The impact of rising sea levels on communities is "like a slowly unfolding red zone", according to Parliamentary Commissioner for the Environment Jan Wright.
In her latest report on the impact of sea level rise, at least 9000 homes across the country were identified as lying less than 0.5m above spring high tides.
Dr Wright warned central government's current direction and advice to communities on the problem was simply not up to it.
It was certain the frequency of coastal flooding would increase as the sea rose, she said, and areas of low-lying coastal land that currently flooded during storms or king tides would experience more frequent and severe flooding.
Auckland, Wellington, Christchurch, Napier, Whakatāne, Tauranga, Motueka and Nelson would all feel the effects - but none more so than Dunedin.

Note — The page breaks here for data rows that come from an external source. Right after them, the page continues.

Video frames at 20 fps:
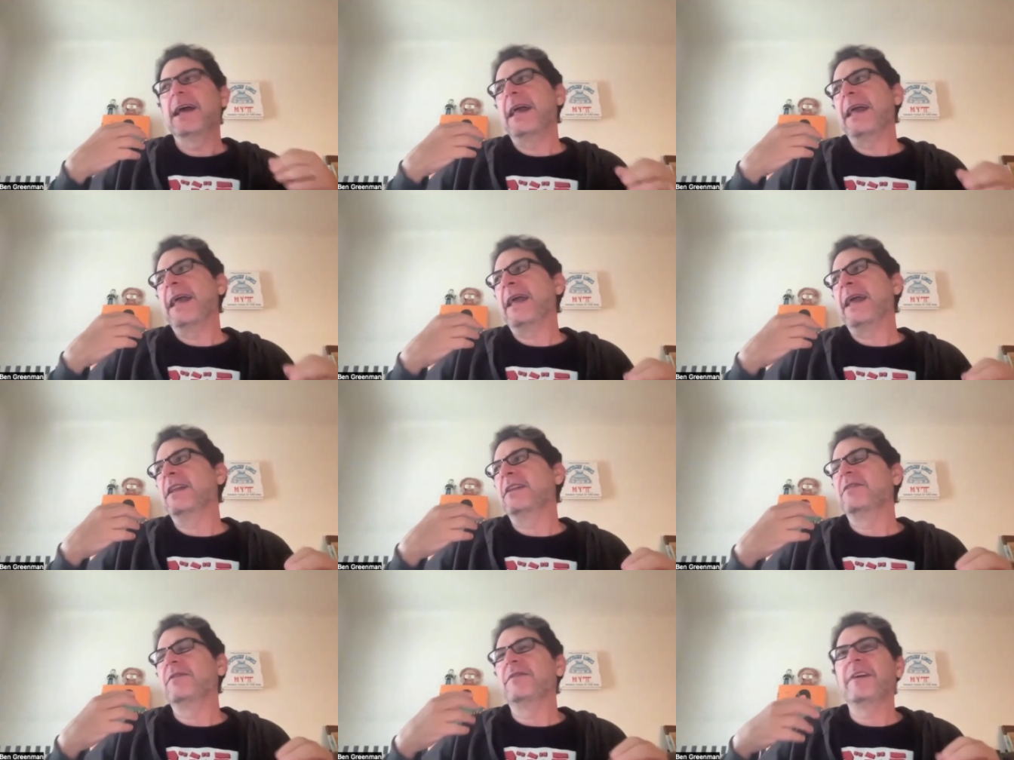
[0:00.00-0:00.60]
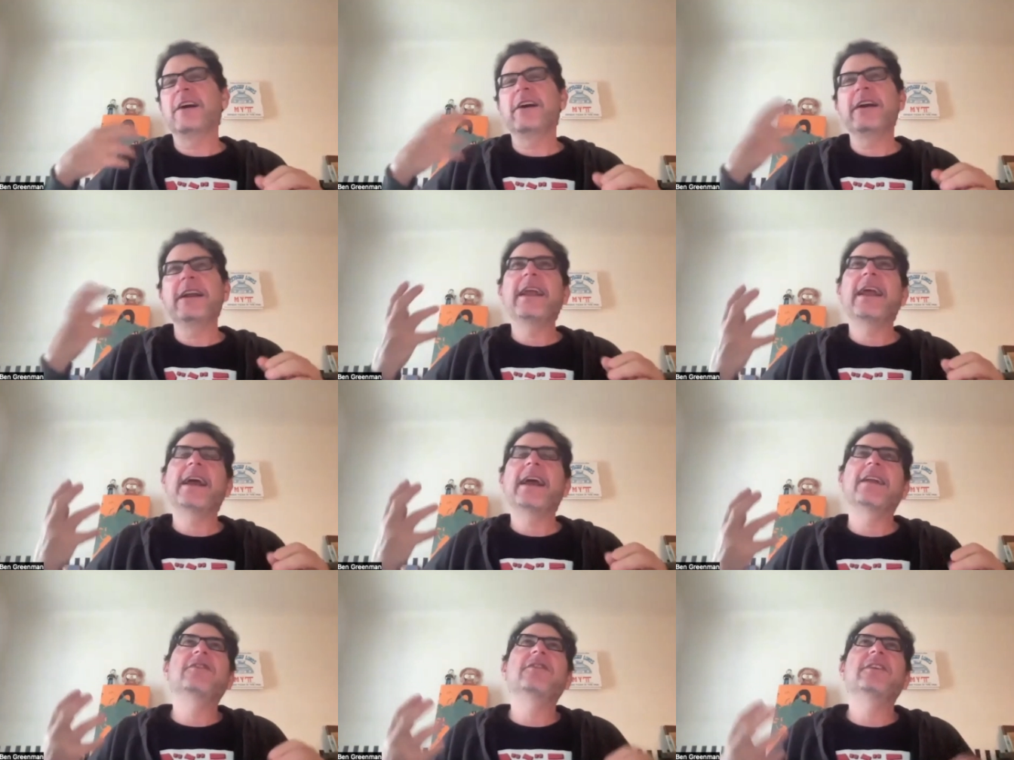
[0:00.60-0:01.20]
And it's very
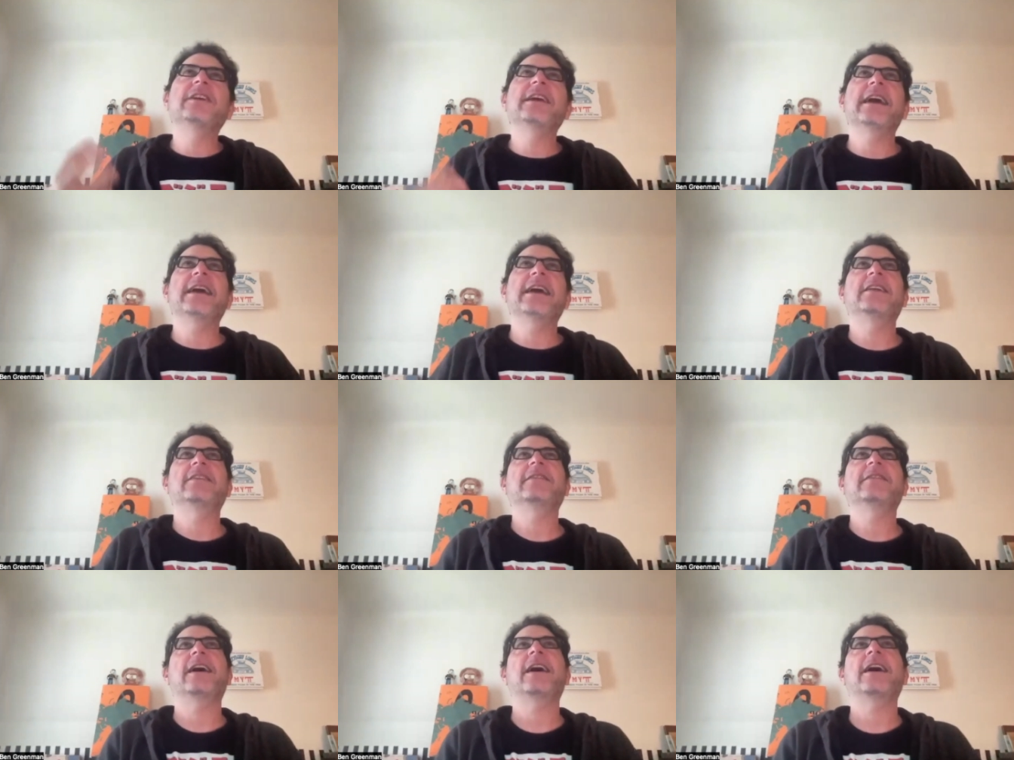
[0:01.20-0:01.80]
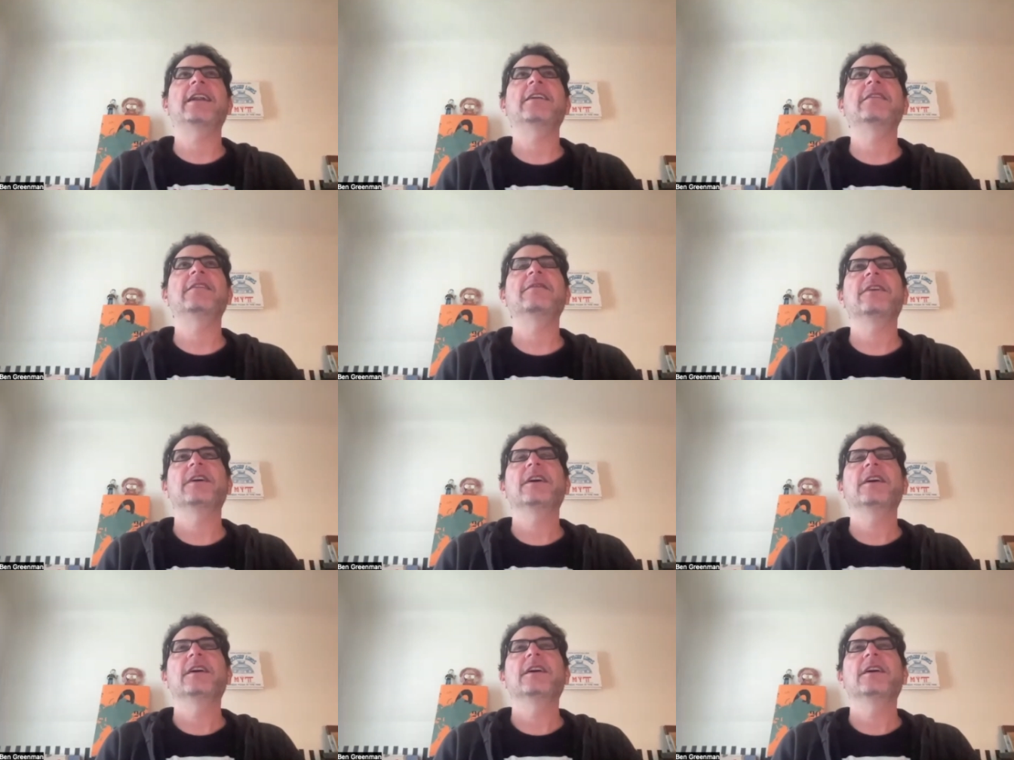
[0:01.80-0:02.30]
catchy, and it's kind of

"Engineering options there may work a bit for a while but they're not really a long, or even a middle term option and there are many houses there in a fairly impoverished community, some of them, who are going to have to move somehow," she said.
"So we need to be thinking about this, there's going to be people wanting compensation because it's not their fault."

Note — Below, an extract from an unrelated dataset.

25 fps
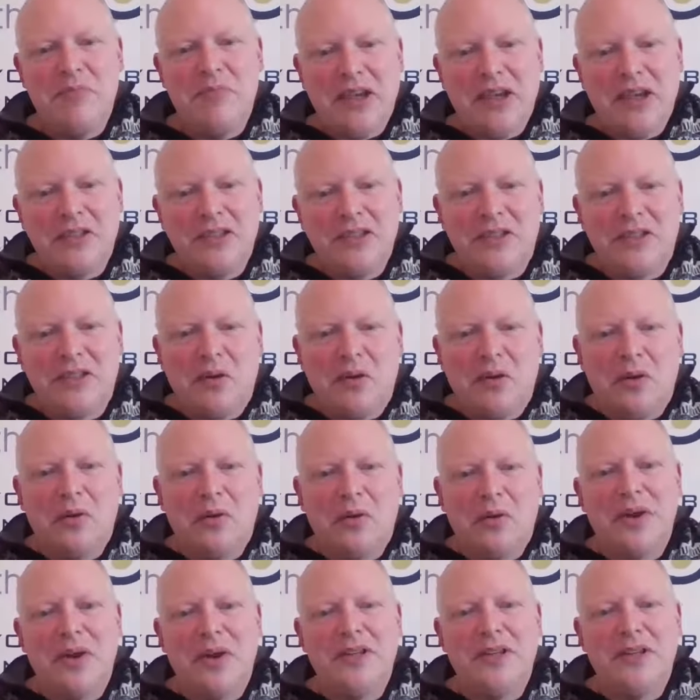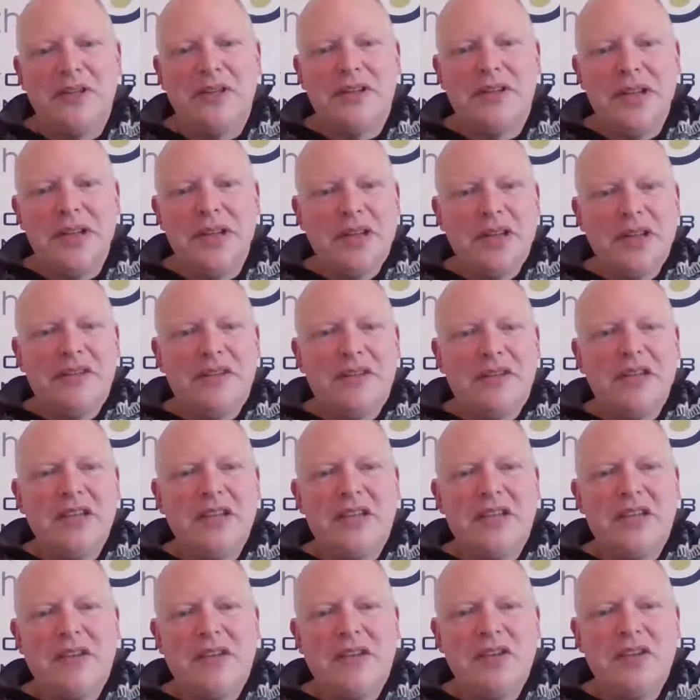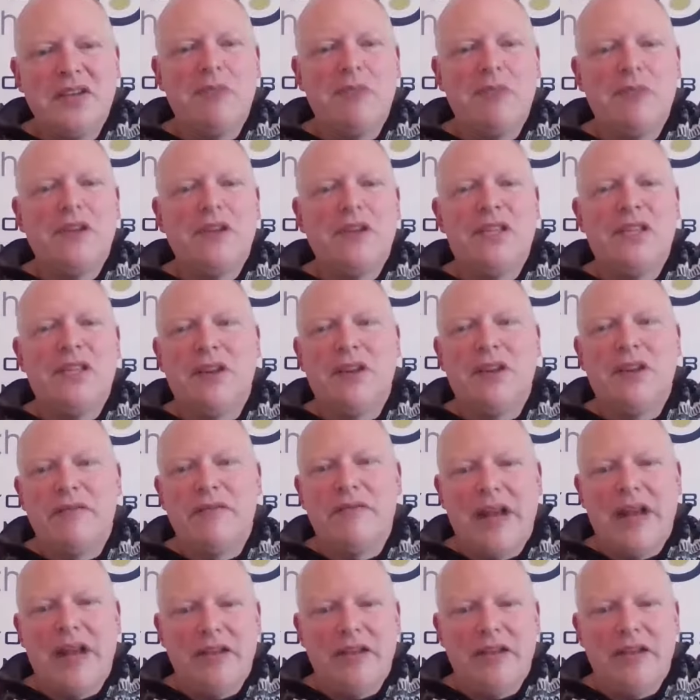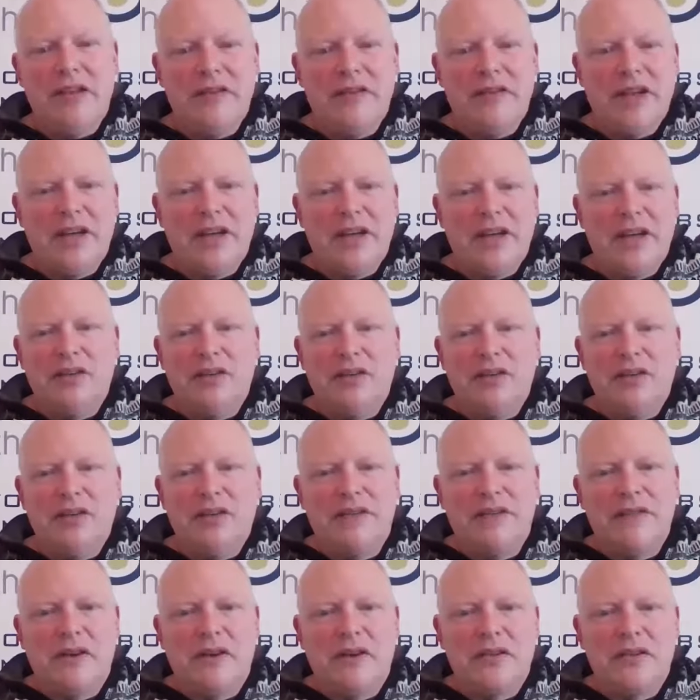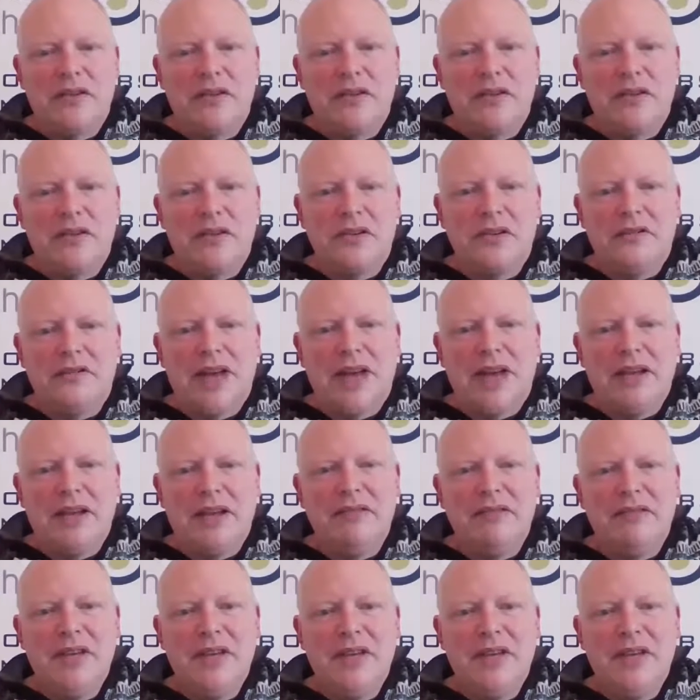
pictures, not words, and things that have so much design value, they've actually lost their functional value.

Dr Wright said the problem would become pressing for houses at levels below half a metre in the next 50 years.
"Think about somewhere like South Dunedin. Homes there for some of those people will become uninsurable and then ultimately uninhabitable, but doing something about it is also going to cost money because there would be a very strong case for some sort of assistance, some sort of compensation. It's a little bit like a slowly unfolding red zone."
Dr Wright took the unusual step of recommending Finance Minister Bill English start planning for the financial fall-out from the rising sea levels, which she said would be costly.

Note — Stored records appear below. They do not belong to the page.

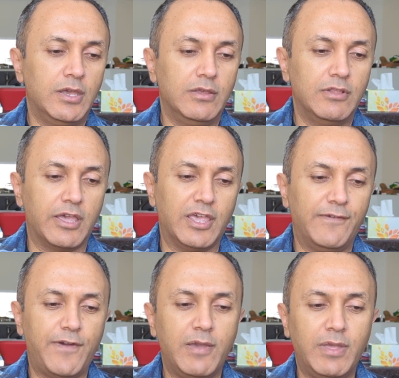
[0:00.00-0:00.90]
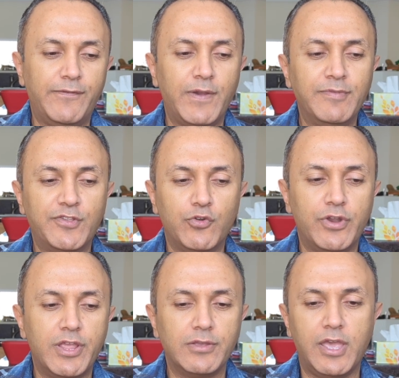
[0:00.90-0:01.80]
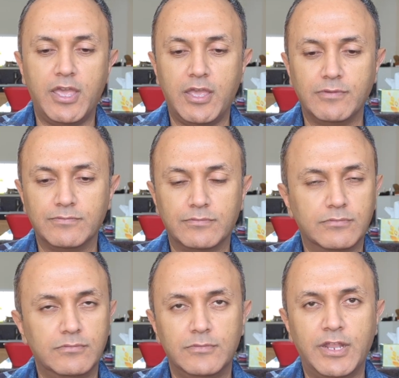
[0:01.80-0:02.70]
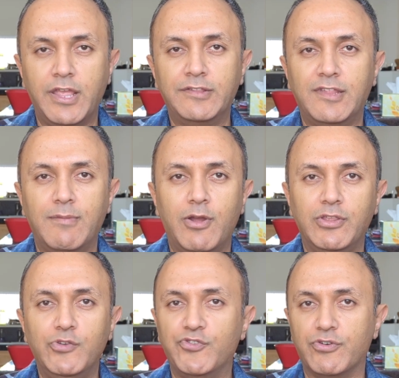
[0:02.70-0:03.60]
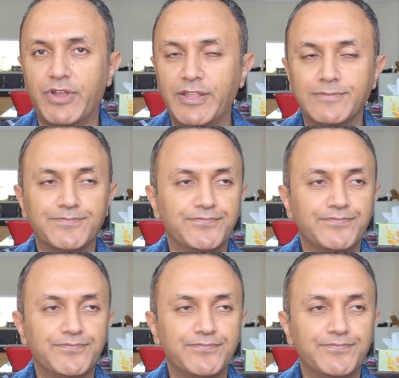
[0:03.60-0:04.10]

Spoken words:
Like if I'm storing an entity about a user, right?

One suggestion was a fund in the style of the Earthquake Commission that collected levies from insurance policies, with the fund building up over time.
Mr English, however, said the government was not intending to put money aside for any future demand from a rising sea level.
He said it had more pressing issues, and he thought people in South Dunedin would be reluctant to up sticks and move on the basis of what he described as "speculation about the sea level rise".
"It's an area where there's inherent uncertainty, some people saying there's going to be significant sea level rise, some evidence that there might not be much, or there's been a bit so far. You know we're focussing on reducing emissions."
Mr English said it was another report that indicated there were risks ahead for the country.
"The government's dealing with all sorts of risks all the time of which this is one, it's a bit speculative, there's others that are more immediate and more costly."
He described it as a report from a statutory officer with a pretty sound scientific base.
Meanwhile, Greenpeace executive director Russel Norman said the government was not taking the problem at all seriously.
He said the government constantly told the country it was too expensive to seriously cut New Zealand's greenhouse gas emissions.
"What this report shows is that it's much, much more expensive if we don't cut our emissions working with other governments, and we get dangerous climate change and sea level rise, it's going to cost us many, many billions of dollars."
Analysis from the Insurance Council has shown the replacement costs of assets located between 0.5m and 1.5m from mean high tide levels would be between $3 billion and $20 billion.